TASK DESCRIPTION: Exactly as written, retype the listing below, omitting the pictures.

* * * *

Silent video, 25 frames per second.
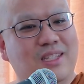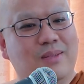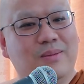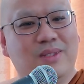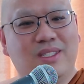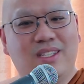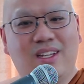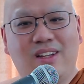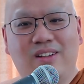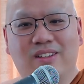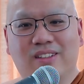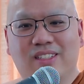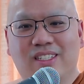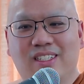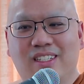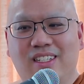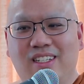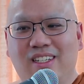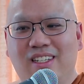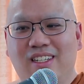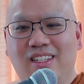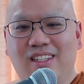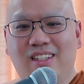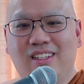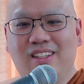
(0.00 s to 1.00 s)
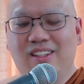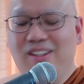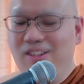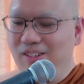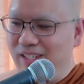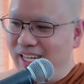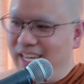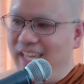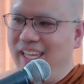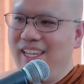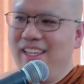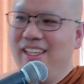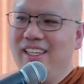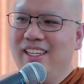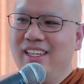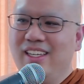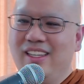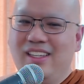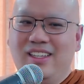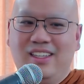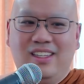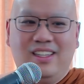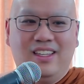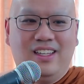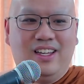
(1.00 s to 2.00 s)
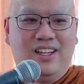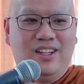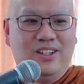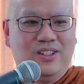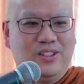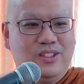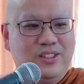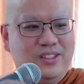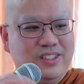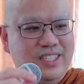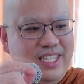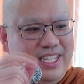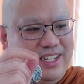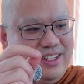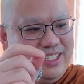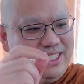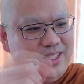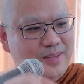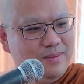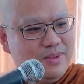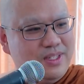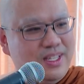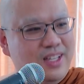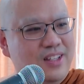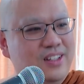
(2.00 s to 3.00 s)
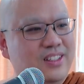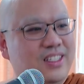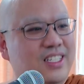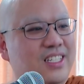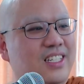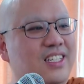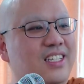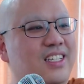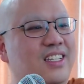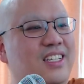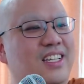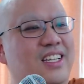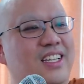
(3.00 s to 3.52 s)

some salt. Okay, uncle, here's some salt.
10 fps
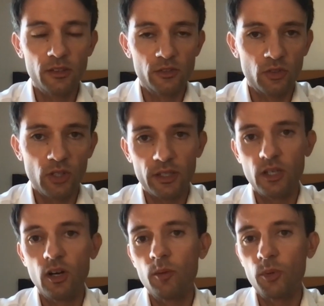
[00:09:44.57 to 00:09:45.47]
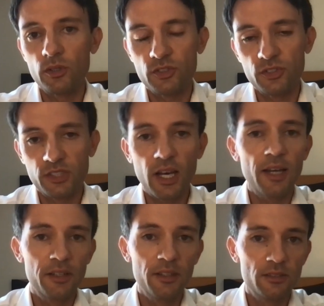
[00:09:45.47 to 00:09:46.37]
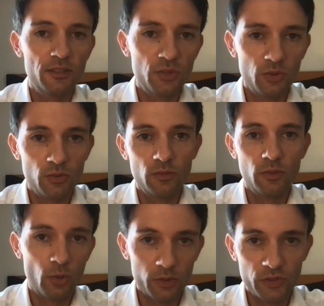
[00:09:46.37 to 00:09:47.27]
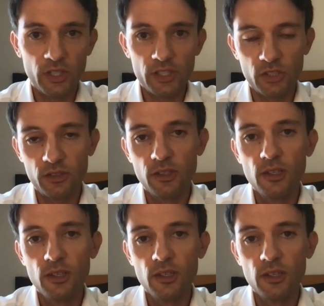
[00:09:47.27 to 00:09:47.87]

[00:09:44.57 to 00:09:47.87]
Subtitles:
And there's a lot of commerce that's tied into notarization.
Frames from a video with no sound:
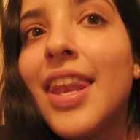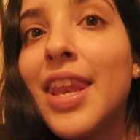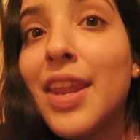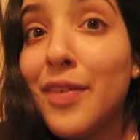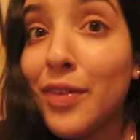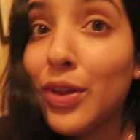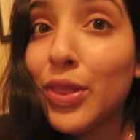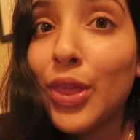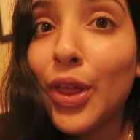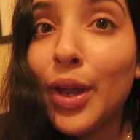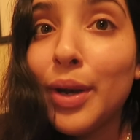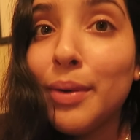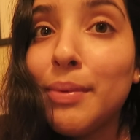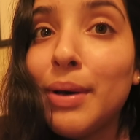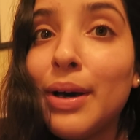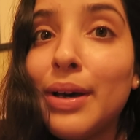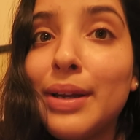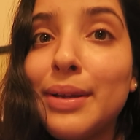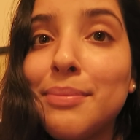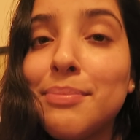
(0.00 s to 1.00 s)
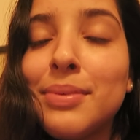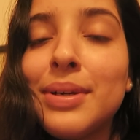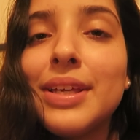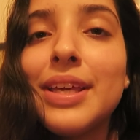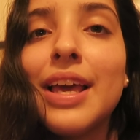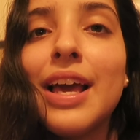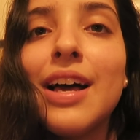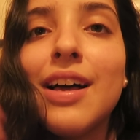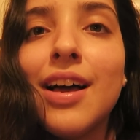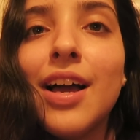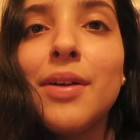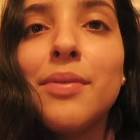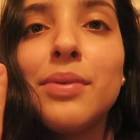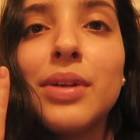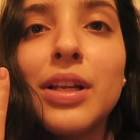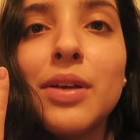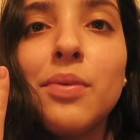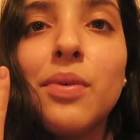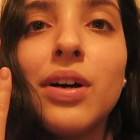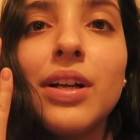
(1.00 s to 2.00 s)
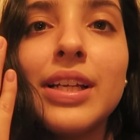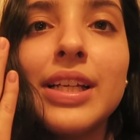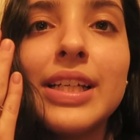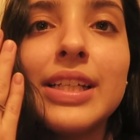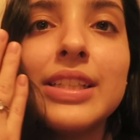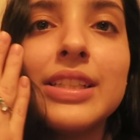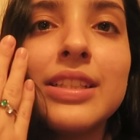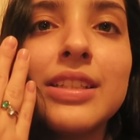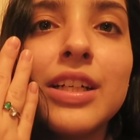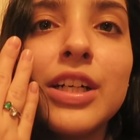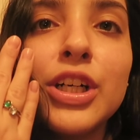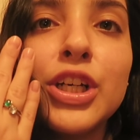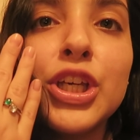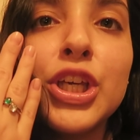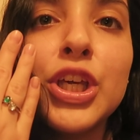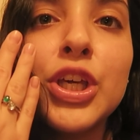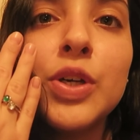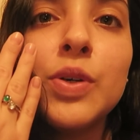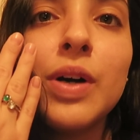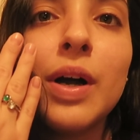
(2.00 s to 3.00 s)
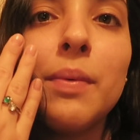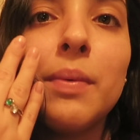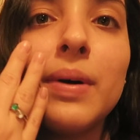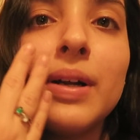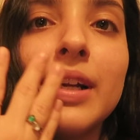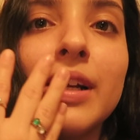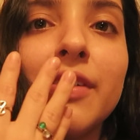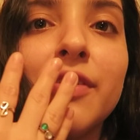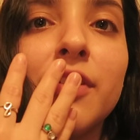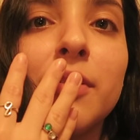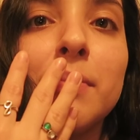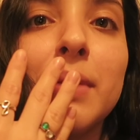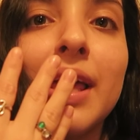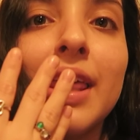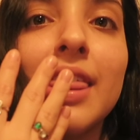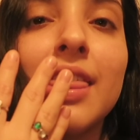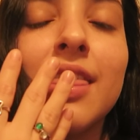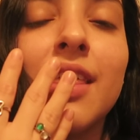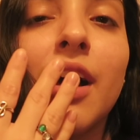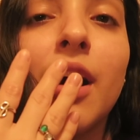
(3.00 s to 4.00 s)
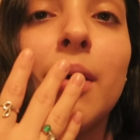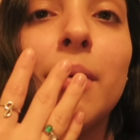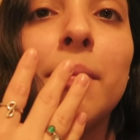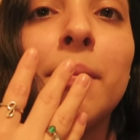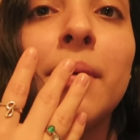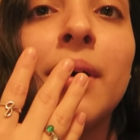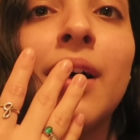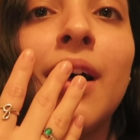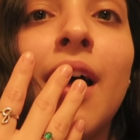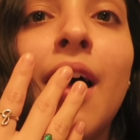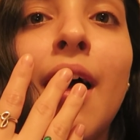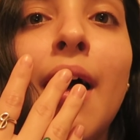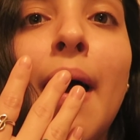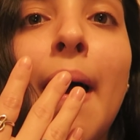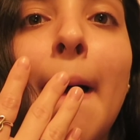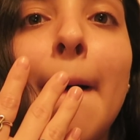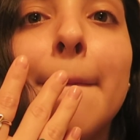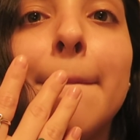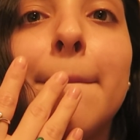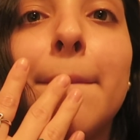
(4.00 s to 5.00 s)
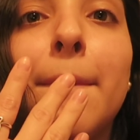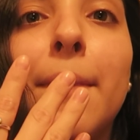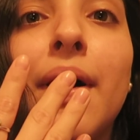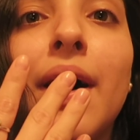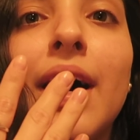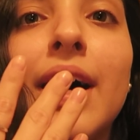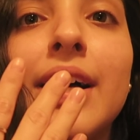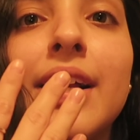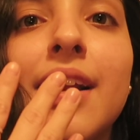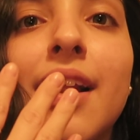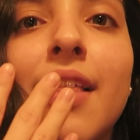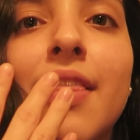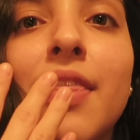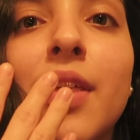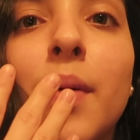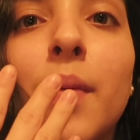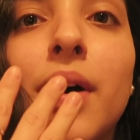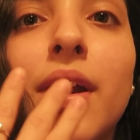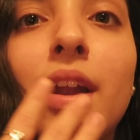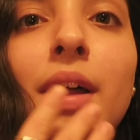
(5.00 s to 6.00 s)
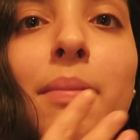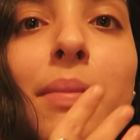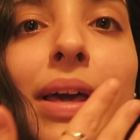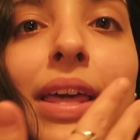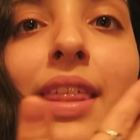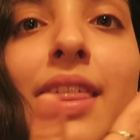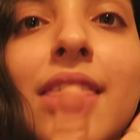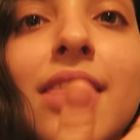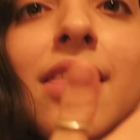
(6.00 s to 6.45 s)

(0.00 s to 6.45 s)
never thought about it but yeah I really wanted a cute I wanted it for my thumb but the one on my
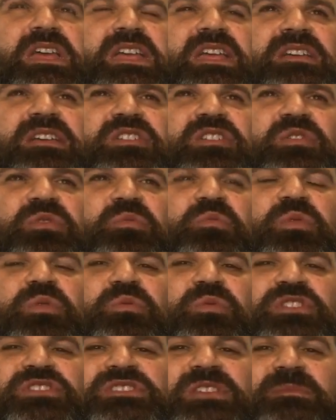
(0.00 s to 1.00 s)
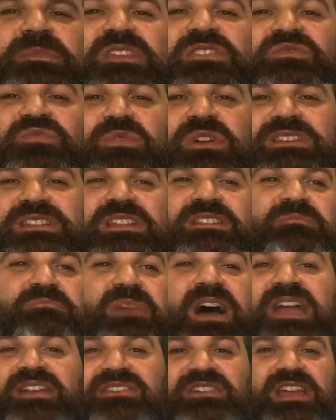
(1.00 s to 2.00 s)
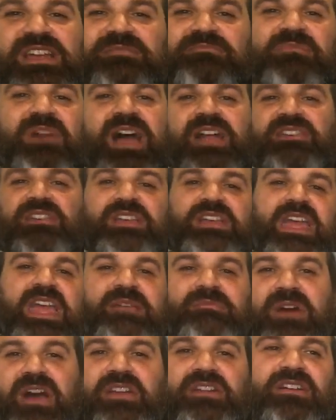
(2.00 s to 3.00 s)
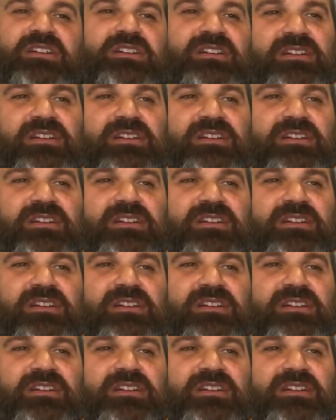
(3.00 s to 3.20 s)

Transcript: you know, when, when something's written in a minor, in minor, like A minor,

* * * *

WRITTEN ANSWER:
Silent video, 25 frames per second.
(0.00 s to 1.00 s)
(1.00 s to 2.00 s)
(2.00 s to 3.00 s)
(3.00 s to 3.52 s)

some salt. Okay, uncle, here's some salt.
10 fps
[00:09:44.57 to 00:09:45.47]
[00:09:45.47 to 00:09:46.37]
[00:09:46.37 to 00:09:47.27]
[00:09:47.27 to 00:09:47.87]

[00:09:44.57 to 00:09:47.87]
Subtitles:
And there's a lot of commerce that's tied into notarization.
Frames from a video with no sound:
(0.00 s to 1.00 s)
(1.00 s to 2.00 s)
(2.00 s to 3.00 s)
(3.00 s to 4.00 s)
(4.00 s to 5.00 s)
(5.00 s to 6.00 s)
(6.00 s to 6.45 s)

(0.00 s to 6.45 s)
never thought about it but yeah I really wanted a cute I wanted it for my thumb but the one on my
(0.00 s to 1.00 s)
(1.00 s to 2.00 s)
(2.00 s to 3.00 s)
(3.00 s to 3.20 s)

Transcript: you know, when, when something's written in a minor, in minor, like A minor,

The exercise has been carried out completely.